Religion
- Affiliation: Islam (former)
- Ecclesiastical or organisational status: Mosque (1239–2023)

Location
- Location: Beit Hanoun, Gaza Strip
- Country: Palestine
- Interactive map of Umm al-Nasr Mosque
- Coordinates: 31°32′30″N 34°32′10″E﻿ / ﻿31.54153°N 34.53614°E

Architecture
- Type: Mosque architecture
- Style: Islamic; Ayyubid;
- Completed: 1239 CE

Specifications
- Dome: One
- Minaret: One
- Inscriptions: One

= Umm al-Nasr Mosque =

Former mosque in Gaza Strip, Palestine

The Umm al-Nasr Mosque (مسجد أم النصر), also known as the Beit Hanoun Mosque, is the oldest mosque in the Palestinian city of Beit Hanoun in the Gaza Strip. It is located in the center of the city and was built in 1239 CE. The mosque was heavily damaged in the 2006 Israeli operation in Beit Hanoun and the Gaza war (2023–25).

==History==
The Umm al-Nasr Mosque was built in 1239 CE by the Ayyubids to commemorate their soldiers who had died in the battle on the mosque site between them and the Crusaders. The Ayyubids were victorious, hence the name Umm al-Nasr ("Mother of Victories"). The inscription on the wall above the mosque entrance attributes the construction to Ayyubid sultan al-Adil II.

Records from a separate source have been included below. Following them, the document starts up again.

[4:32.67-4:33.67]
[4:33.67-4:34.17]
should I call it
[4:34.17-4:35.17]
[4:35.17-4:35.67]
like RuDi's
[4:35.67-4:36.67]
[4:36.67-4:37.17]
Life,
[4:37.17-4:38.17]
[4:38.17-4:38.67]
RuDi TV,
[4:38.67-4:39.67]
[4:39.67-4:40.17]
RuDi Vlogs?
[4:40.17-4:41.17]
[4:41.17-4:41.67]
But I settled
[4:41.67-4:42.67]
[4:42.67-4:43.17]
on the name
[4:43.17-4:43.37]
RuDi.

The battle that is commemorated was not a major one, but in the history of later Crusades it was significant. Egyptian historian al-Maqrizi mentions that the battle occurred on November 13, 1239 and ended in an Egyptian (Ayyubid) victory. Crusader reports confirm al-Maqrizi's claim that Henry the Count of Bar, together with a thousand of his men, were killed in the hostilities. Further recorded is that 600 were taken prisoner, with most killed by their captors on the way to Egypt.

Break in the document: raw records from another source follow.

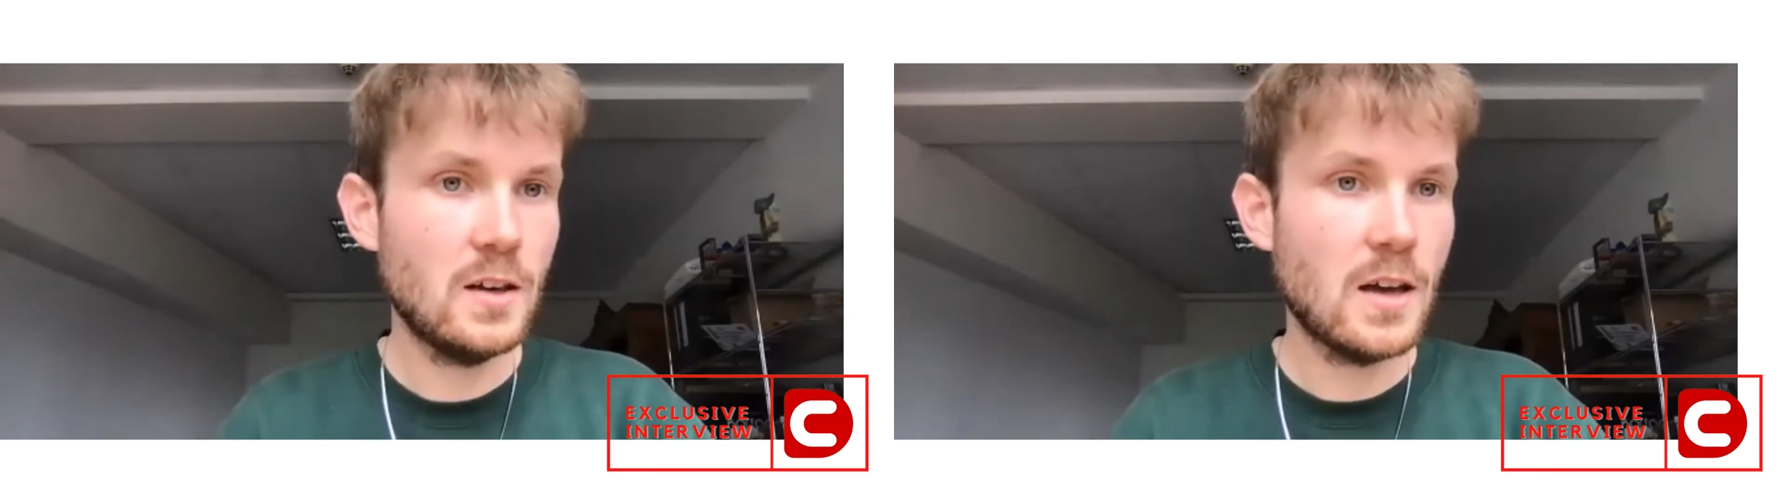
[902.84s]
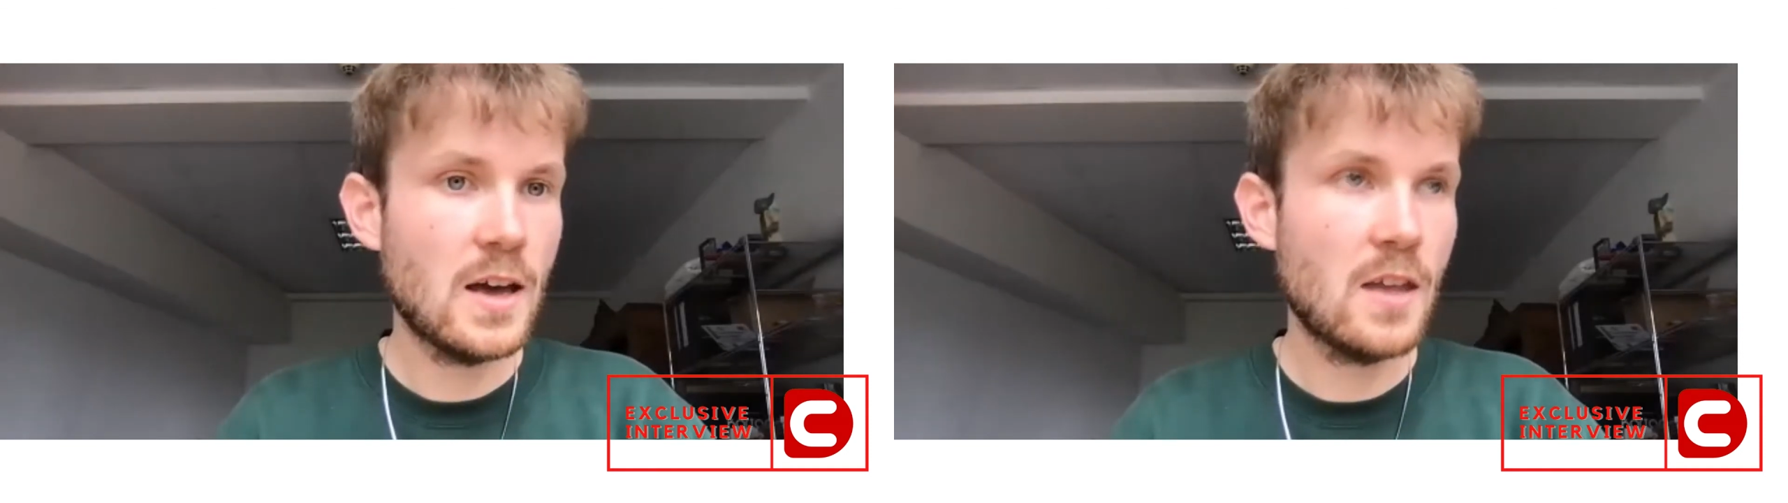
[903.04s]

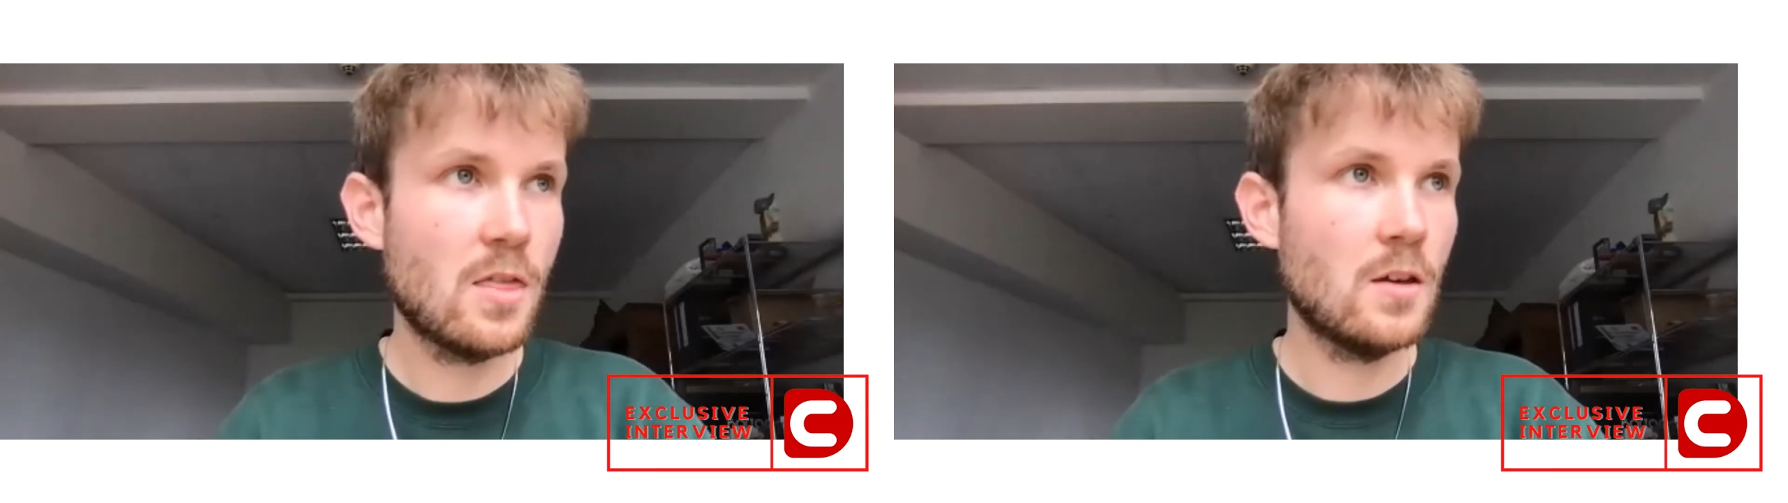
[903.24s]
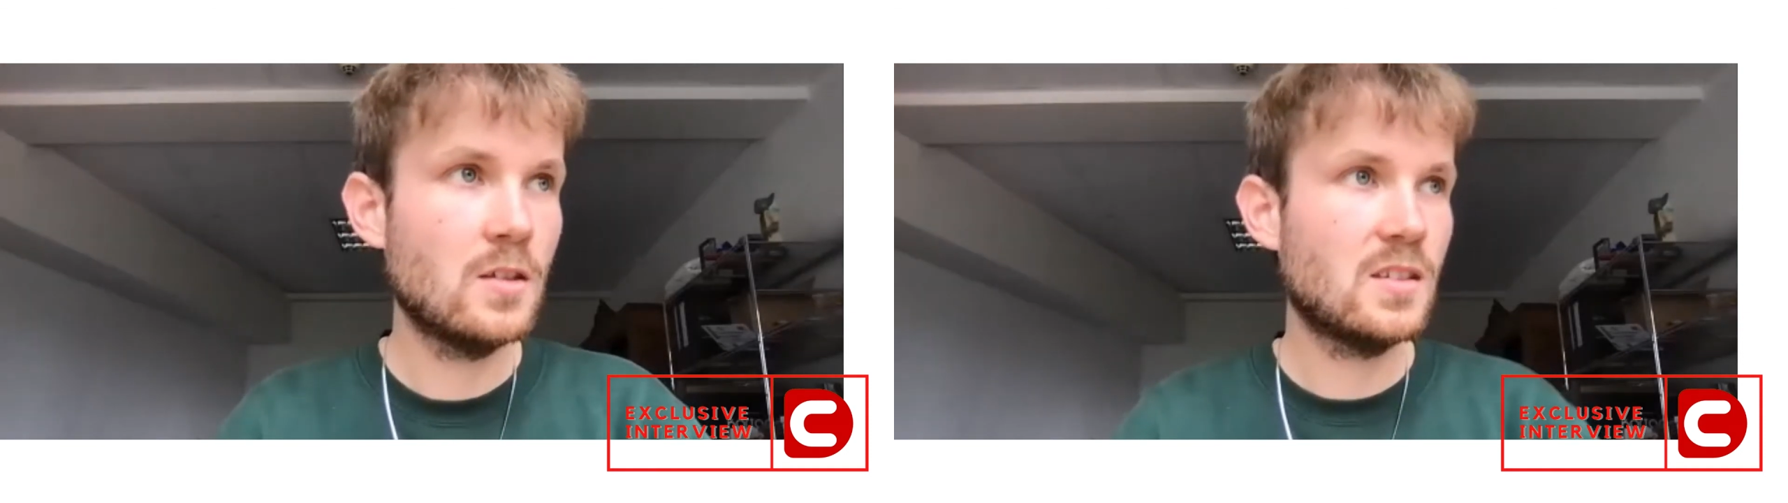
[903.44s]

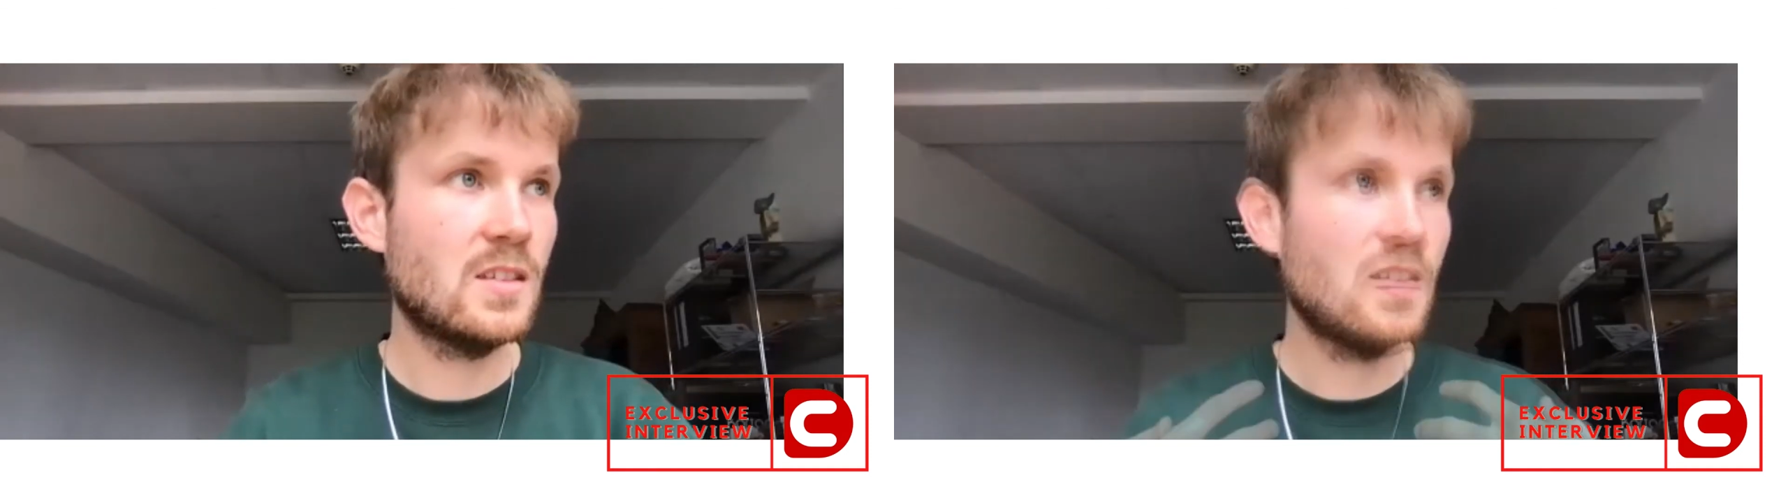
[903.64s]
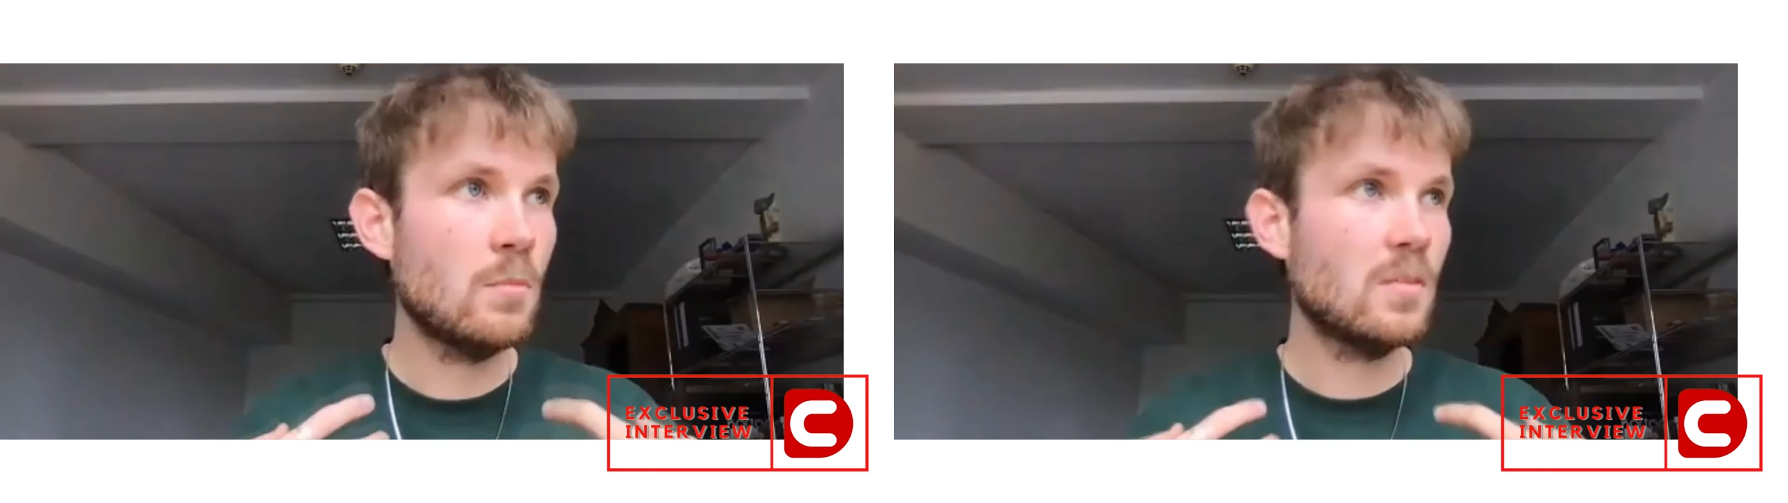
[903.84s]
the
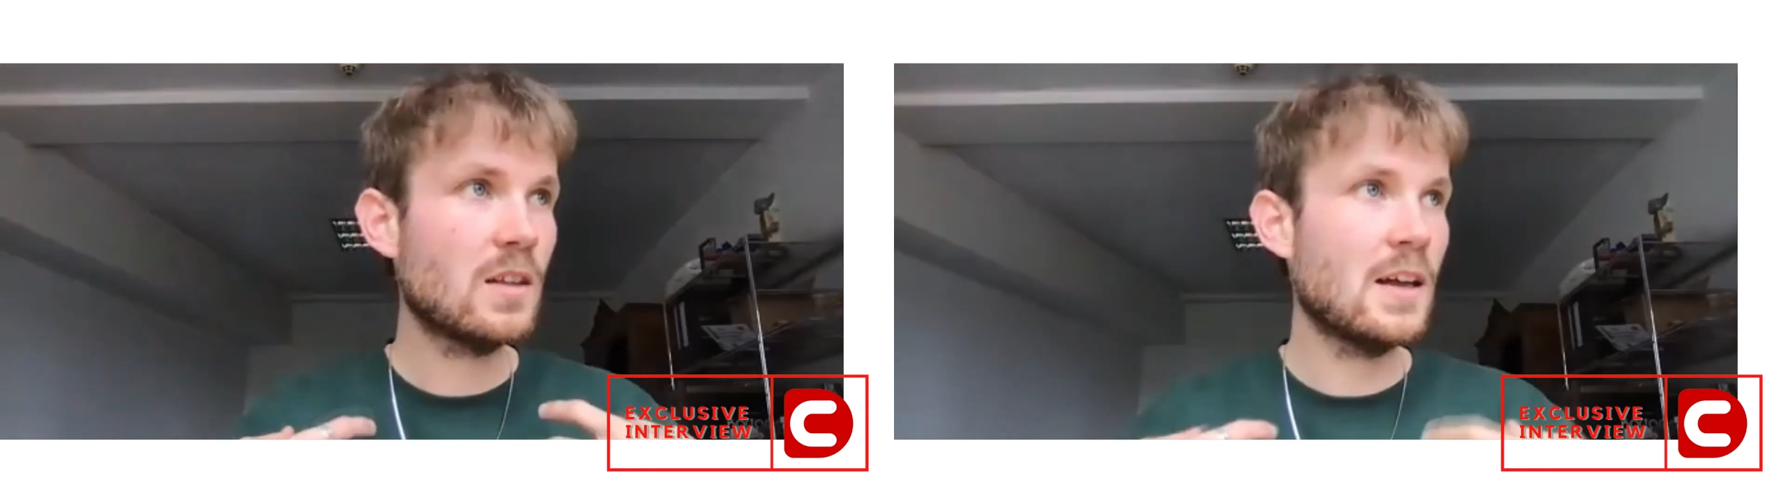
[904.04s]
stems,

=== Gaza–Israel conflict ===
On November 1, 2006, the Israeli military entered Beit Hanoun in response to rocket attacks. During the offensive, the Palestinian militants sheltered inside the mosque leading to a stand-off with the Israeli military, with the two sides exchanging fire. An armoured bulldozer was used to demolish part of the compound enclosing the mosque. Hundreds of local women marched to protect the mosque on November 3 and help the militants inside escape. Two women were killed and ten injured. The mosque itself sustained damage during the siege, and its roof collapsed. By the time the Israeli troops withdrew on November 7 only the minaret was left standing. UNRWA condemned the Israeli military activities in Beit Hanoun, including the damage to the mosque.

During the Israel–Hamas war, in November 2023 Israel launched an intense bombing campaign of the Gaza Strip which destroyed or damaged nearly 1,000 mosques in the Gaza Strip. The Umm al-Nasr Mosque was amongst those damaged during the war. A report on the impact of the war on cultural heritage sites in the Gaza Strip described the damage as extensive and recorded bombing as bulldozer activity as the main causes. There have been accusations that Israel is intentionally destroying Palestine's cultural heritage.

==Architecture==
The original mosque consisted of one large room, with a simple dome, built from crude and worn-out stones. As of 2013, nothing of the original mosque was left apart from the southern portico with its roof—which consists of fan vaults and shallow dome in the center. The prayer hall ended with a room to the east roofed with a dome supported on spherical triangles. The foundation plate was inscribed in Ayyubid nashki script.